MolecularDiffusion.modules.models.ldm.encoders.equiformer

Copyright (c) Meta Platforms, Inc. and affiliates.

Classes

EquiformerEncoder

Equiformer with graph attention built upon SO(2) convolution and feedforward network built

GaussianSmearing

RBF distance expansion used in eSCN and Equiformer-V2.

Module Contents

class MolecularDiffusion.modules.models.ldm.encoders.equiformer.EquiformerEncoder(use_pbc=True, otf_graph=True, max_neighbors=500, max_radius=5.0, max_num_elements=90, num_layers=12, sphere_channels=128, attn_hidden_channels=128, num_heads=8, attn_alpha_channels=32, attn_value_channels=16, ffn_hidden_channels=512, norm_type='rms_norm_sh', lmax_list=[6], mmax_list=[2], grid_resolution=None, num_sphere_samples=128, edge_channels=128, use_atom_edge_embedding=True, share_atom_edge_embedding=False, use_m_share_rad=False, distance_function='gaussian', num_distance_basis=512, attn_activation='scaled_silu', use_s2_act_attn=False, use_attn_renorm=True, ffn_activation='scaled_silu', use_gate_act=False, use_grid_mlp=False, use_sep_s2_act=True, alpha_drop=0.1, drop_path_rate=0.05, proj_drop=0.0, weight_init='normal')

Bases: torch.nn.Module

Equiformer with graph attention built upon SO(2) convolution and feedforward network built upon S2 activation. Used as encoder in Equivariant VAEs.
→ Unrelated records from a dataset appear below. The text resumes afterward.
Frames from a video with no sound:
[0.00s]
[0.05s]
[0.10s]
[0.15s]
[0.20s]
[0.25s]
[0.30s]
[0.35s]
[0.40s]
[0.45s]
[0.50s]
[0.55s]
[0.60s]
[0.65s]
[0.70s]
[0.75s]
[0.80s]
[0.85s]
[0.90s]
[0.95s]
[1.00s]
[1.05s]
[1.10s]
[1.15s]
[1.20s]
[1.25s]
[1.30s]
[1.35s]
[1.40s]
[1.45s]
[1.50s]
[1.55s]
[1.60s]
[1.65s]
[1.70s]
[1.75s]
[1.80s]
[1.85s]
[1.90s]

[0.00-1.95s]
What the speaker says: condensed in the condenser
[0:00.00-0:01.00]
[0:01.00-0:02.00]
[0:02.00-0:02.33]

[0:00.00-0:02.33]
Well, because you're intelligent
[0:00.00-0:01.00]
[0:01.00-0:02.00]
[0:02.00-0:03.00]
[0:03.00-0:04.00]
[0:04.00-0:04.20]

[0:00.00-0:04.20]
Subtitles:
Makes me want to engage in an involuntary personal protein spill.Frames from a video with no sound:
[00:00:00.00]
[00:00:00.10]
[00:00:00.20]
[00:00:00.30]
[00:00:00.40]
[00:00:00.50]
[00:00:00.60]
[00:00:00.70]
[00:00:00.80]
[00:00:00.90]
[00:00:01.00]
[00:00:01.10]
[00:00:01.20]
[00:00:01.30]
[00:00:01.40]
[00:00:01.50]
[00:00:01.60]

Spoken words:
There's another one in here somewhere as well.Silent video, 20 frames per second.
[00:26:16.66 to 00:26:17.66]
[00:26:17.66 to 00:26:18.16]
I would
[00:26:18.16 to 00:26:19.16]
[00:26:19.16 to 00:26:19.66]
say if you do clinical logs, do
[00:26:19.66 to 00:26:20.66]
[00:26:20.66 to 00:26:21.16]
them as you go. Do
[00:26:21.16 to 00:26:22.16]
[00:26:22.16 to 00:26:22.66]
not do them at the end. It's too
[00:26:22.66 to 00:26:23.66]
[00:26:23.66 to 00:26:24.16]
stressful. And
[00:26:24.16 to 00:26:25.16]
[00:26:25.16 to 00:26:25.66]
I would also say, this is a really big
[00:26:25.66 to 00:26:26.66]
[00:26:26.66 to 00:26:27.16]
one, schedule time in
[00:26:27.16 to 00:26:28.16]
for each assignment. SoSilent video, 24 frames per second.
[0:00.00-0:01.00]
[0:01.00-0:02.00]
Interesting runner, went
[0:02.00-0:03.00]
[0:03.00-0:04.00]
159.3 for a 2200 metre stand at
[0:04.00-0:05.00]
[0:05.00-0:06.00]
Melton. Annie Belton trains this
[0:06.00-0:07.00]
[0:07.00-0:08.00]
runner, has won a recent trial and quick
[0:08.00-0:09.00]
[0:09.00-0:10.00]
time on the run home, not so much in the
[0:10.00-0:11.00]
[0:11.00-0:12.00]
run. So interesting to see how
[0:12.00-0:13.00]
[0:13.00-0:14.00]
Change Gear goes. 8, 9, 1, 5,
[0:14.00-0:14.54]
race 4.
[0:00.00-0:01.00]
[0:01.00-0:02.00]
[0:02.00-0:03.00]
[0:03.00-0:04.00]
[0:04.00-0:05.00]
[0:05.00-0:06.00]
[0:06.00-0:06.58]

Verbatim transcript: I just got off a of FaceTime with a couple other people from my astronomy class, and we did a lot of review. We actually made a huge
Adapted from: https://github.com/atomicarchitects/equiformer_v2/

Parameters:
  • use_pbc (bool) – Use periodic boundary conditions

  • otf_graph (bool) – Compute graph On The Fly (OTF)

  • max_neighbors (int) – Maximum number of neighbors per atom

  • max_radius (float) – Maximum distance between nieghboring atoms in Angstroms

  • max_num_elements (int) – Maximum atomic number

  • num_layers (int) – Number of layers in the GNN

  • sphere_channels (int) – Number of spherical channels (one set per resolution)

  • attn_hidden_channels (int) – Number of hidden channels used during SO(2) graph attention

  • num_heads (int) – Number of attention heads

  • attn_alpha_head (int) – Number of channels for alpha vector in each attention head

  • attn_value_head (int) – Number of channels for value vector in each attention head

  • ffn_hidden_channels (int) – Number of hidden channels used during feedforward network

  • norm_type (str) – Type of normalization layer ([‘layer_norm’, ‘layer_norm_sh’, ‘rms_norm_sh’])

  • lmax_list (int) – List of maximum degree of the spherical harmonics (1 to 10)

  • mmax_list (int) – List of maximum order of the spherical harmonics (0 to lmax)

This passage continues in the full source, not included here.